[llvm] de2378b - [X86] Fix a KNL miscompile caused by combineSetCC swapping LHS/RHS variables before a later use.

Fri Dec 20 11:24:58 PST 2019

Author: Craig Topper
Date: 2019-12-20T11:24:45-08:00
New Revision: de2378b4f3c4c88eae412a30a8bfaec82f54d1b7

URL: https://github.com/llvm/llvm-project/commit/de2378b4f3c4c88eae412a30a8bfaec82f54d1b7
DIFF: https://github.com/llvm/llvm-project/commit/de2378b4f3c4c88eae412a30a8bfaec82f54d1b7.diff

LOG: [X86] Fix a KNL miscompile caused by combineSetCC swapping LHS/RHS variables before a later use.

The setcc operands are copied into LHS and RHS variables at the top of the function. We also capture the condition code.

A later piece of code swaps the operands and changing the CC variable as part of a canonicalization to make some other checks simpler. But we might not make the transform we canonicalized for. So we continue on through the function where we can use the swapped LHS/RHS variables and access the original condition code operand instead of the modified CC variable. This leads to a setcc being created with the original condition code, but with swapped operands.
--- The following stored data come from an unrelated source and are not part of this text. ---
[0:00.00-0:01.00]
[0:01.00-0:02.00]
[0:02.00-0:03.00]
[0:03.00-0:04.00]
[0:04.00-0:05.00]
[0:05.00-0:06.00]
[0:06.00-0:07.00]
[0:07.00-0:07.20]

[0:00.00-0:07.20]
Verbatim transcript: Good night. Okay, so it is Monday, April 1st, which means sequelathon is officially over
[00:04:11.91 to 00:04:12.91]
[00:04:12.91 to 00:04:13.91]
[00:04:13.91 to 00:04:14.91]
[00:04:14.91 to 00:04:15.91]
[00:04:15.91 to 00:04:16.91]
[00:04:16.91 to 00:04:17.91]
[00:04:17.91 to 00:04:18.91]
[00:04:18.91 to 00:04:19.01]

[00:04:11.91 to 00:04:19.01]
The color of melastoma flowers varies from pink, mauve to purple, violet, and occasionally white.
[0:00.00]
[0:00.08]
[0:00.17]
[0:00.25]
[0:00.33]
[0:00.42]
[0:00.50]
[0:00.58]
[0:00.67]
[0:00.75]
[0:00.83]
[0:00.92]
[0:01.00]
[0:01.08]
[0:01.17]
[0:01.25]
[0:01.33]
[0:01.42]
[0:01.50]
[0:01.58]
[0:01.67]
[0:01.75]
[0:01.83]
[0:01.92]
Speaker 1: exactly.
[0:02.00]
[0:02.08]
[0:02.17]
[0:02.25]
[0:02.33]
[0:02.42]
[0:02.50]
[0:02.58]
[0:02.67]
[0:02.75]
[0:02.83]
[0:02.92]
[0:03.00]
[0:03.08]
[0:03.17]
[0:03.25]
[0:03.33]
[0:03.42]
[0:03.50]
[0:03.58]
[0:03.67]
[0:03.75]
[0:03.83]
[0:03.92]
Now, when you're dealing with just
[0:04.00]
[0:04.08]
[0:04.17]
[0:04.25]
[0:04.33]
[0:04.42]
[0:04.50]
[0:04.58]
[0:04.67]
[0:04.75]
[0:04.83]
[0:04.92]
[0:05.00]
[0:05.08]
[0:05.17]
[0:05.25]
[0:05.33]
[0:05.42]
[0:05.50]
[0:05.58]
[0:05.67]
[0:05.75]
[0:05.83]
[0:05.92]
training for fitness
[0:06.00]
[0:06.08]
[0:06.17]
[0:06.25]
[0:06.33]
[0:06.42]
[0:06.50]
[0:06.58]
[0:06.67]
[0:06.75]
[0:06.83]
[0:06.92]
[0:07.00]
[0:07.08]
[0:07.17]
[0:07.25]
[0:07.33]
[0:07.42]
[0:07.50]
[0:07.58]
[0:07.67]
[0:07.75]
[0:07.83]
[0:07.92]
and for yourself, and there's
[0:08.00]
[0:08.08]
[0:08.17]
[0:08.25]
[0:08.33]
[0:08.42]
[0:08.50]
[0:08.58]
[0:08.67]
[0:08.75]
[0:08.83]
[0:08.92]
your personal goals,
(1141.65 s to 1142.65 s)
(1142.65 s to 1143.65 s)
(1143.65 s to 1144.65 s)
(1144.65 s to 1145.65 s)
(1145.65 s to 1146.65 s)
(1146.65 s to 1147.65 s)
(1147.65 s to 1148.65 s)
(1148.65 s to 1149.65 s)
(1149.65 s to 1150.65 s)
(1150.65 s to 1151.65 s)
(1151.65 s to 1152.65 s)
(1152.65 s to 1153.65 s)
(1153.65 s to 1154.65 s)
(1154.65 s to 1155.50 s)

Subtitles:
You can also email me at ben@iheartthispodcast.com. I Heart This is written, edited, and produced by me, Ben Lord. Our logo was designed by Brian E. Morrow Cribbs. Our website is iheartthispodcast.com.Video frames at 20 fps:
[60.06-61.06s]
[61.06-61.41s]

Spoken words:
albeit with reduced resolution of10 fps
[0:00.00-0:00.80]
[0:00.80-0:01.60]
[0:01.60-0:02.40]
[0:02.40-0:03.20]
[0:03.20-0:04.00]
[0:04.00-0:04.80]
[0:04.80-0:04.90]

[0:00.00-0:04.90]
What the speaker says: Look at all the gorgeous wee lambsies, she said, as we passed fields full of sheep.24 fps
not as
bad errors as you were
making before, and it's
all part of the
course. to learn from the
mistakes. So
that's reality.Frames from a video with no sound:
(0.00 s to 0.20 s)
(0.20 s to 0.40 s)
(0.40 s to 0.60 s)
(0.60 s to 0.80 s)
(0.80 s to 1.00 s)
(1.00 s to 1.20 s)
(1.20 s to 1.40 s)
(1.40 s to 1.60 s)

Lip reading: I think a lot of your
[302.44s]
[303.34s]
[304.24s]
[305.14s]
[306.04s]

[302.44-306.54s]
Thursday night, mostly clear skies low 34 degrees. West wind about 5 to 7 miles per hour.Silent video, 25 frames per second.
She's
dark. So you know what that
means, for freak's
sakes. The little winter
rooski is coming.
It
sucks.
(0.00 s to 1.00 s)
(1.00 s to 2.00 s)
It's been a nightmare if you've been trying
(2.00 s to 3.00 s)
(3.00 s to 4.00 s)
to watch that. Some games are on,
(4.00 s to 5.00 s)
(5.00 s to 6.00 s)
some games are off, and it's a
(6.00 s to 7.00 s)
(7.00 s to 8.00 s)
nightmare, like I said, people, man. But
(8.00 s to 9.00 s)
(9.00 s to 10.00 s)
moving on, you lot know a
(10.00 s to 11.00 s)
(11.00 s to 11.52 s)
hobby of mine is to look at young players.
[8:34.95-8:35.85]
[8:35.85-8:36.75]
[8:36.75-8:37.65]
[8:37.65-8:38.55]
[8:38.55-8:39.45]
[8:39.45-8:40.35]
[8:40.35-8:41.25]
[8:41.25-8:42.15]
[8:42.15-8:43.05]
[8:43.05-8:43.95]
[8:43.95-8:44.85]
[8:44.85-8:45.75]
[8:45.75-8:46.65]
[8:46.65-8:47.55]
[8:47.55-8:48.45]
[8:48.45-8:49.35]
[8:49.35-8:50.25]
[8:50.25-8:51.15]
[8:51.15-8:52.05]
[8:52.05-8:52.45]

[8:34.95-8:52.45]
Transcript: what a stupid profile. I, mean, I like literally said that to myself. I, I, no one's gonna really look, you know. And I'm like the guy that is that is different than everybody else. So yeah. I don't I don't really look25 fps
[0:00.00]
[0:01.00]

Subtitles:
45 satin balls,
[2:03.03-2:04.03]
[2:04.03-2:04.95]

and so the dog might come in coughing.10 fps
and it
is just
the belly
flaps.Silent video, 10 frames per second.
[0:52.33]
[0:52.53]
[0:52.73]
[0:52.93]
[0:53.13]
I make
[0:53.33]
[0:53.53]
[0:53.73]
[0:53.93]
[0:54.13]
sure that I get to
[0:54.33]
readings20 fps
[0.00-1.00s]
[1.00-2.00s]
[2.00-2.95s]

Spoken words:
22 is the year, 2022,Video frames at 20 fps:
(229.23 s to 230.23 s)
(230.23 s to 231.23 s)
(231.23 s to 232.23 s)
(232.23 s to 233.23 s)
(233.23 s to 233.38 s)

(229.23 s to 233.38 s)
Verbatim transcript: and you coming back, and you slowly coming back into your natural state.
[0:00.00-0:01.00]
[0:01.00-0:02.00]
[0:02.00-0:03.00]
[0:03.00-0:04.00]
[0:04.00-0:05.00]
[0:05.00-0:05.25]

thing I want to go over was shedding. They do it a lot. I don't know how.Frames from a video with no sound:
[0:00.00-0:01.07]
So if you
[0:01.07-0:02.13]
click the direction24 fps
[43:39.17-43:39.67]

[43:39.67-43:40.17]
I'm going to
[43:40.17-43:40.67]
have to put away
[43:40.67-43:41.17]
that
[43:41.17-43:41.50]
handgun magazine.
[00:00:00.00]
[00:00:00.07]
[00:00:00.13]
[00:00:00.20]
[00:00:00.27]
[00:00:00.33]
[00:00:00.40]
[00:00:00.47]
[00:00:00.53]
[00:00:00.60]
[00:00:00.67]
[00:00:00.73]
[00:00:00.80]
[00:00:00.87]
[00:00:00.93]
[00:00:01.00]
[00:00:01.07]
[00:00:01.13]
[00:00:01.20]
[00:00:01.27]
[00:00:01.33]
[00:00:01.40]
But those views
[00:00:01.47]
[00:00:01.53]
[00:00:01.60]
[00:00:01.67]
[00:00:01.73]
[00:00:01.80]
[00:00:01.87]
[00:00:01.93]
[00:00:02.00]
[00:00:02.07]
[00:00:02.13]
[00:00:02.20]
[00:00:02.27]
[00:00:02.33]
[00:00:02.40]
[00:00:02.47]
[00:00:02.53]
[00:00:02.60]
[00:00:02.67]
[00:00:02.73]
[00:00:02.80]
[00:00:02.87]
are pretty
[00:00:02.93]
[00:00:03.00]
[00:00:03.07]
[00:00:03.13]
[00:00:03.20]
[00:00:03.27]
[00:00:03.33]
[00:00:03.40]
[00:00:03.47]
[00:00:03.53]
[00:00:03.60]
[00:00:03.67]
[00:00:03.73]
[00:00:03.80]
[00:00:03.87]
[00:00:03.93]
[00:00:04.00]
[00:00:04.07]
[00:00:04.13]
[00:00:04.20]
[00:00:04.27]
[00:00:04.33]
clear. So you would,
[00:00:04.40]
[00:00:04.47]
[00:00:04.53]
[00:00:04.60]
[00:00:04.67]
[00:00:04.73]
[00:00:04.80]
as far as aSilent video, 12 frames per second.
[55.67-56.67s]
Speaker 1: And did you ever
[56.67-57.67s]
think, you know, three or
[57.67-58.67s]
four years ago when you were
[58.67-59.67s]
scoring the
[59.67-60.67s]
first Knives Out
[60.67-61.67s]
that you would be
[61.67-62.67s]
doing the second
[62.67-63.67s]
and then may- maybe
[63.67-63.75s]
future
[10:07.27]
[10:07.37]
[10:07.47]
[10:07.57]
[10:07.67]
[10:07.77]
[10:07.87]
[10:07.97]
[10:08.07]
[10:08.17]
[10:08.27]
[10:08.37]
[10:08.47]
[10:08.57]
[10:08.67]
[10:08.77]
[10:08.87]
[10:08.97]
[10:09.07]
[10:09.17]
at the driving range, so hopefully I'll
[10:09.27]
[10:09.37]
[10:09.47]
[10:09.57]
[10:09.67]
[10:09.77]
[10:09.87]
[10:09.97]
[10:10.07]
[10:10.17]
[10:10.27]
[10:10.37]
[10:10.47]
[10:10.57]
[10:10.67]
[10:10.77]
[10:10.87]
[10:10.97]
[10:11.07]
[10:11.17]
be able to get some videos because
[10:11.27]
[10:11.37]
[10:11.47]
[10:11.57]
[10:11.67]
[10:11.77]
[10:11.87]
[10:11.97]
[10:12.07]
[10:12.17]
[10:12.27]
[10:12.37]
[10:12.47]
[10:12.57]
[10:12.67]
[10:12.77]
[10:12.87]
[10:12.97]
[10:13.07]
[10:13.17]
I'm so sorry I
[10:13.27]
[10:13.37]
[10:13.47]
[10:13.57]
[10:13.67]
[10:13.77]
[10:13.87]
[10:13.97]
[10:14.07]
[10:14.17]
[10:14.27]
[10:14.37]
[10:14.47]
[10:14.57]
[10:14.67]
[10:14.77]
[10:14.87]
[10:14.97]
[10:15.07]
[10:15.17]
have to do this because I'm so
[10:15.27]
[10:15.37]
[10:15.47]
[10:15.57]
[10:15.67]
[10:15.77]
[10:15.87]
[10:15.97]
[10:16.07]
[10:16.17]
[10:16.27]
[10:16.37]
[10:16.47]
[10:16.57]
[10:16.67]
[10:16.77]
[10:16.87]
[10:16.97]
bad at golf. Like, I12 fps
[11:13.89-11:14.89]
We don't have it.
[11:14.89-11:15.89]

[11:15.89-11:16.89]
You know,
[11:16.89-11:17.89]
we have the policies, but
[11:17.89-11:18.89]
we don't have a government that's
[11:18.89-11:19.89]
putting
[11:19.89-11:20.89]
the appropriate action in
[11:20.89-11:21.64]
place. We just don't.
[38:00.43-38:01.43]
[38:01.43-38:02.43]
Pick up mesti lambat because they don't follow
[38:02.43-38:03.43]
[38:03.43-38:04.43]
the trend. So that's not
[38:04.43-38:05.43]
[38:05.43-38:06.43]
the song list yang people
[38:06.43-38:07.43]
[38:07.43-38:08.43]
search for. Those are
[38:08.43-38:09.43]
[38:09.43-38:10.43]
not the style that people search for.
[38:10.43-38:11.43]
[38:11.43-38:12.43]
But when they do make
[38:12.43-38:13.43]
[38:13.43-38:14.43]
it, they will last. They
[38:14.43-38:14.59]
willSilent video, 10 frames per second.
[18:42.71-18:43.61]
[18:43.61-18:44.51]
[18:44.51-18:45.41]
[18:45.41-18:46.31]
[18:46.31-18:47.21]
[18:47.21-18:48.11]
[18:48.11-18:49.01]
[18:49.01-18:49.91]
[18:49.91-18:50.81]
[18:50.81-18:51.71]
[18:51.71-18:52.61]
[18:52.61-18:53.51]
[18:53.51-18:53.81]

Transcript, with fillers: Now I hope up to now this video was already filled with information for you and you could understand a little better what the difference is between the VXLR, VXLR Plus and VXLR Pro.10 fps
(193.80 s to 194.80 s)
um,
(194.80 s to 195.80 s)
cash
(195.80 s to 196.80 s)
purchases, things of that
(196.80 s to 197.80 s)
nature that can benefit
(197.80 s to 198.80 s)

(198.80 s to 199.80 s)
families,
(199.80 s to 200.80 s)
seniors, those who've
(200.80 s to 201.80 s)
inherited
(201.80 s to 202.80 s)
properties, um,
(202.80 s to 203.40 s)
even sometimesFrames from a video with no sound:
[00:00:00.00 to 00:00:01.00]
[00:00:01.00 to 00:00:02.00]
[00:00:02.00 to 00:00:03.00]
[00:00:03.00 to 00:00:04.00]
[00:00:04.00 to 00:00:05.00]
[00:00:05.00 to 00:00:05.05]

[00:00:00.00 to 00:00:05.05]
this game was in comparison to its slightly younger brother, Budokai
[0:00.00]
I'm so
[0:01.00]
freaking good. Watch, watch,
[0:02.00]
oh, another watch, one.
To mitigate this, this patch does a couple things. The LHS/RHS/CC variables are made const to keep them from being modified like this again. The transform that needs the swap now uses temporary copies of the variables. And the transform that used the original condition code operand has been altered to use the CC variable we cached originally. Either of these changes are enough to fix the issue, but doing both to make this code very safe.

I also considered rewriting the swap code in some way to check both permutations without explicitly swapping or needing temporary variables, but held off on that.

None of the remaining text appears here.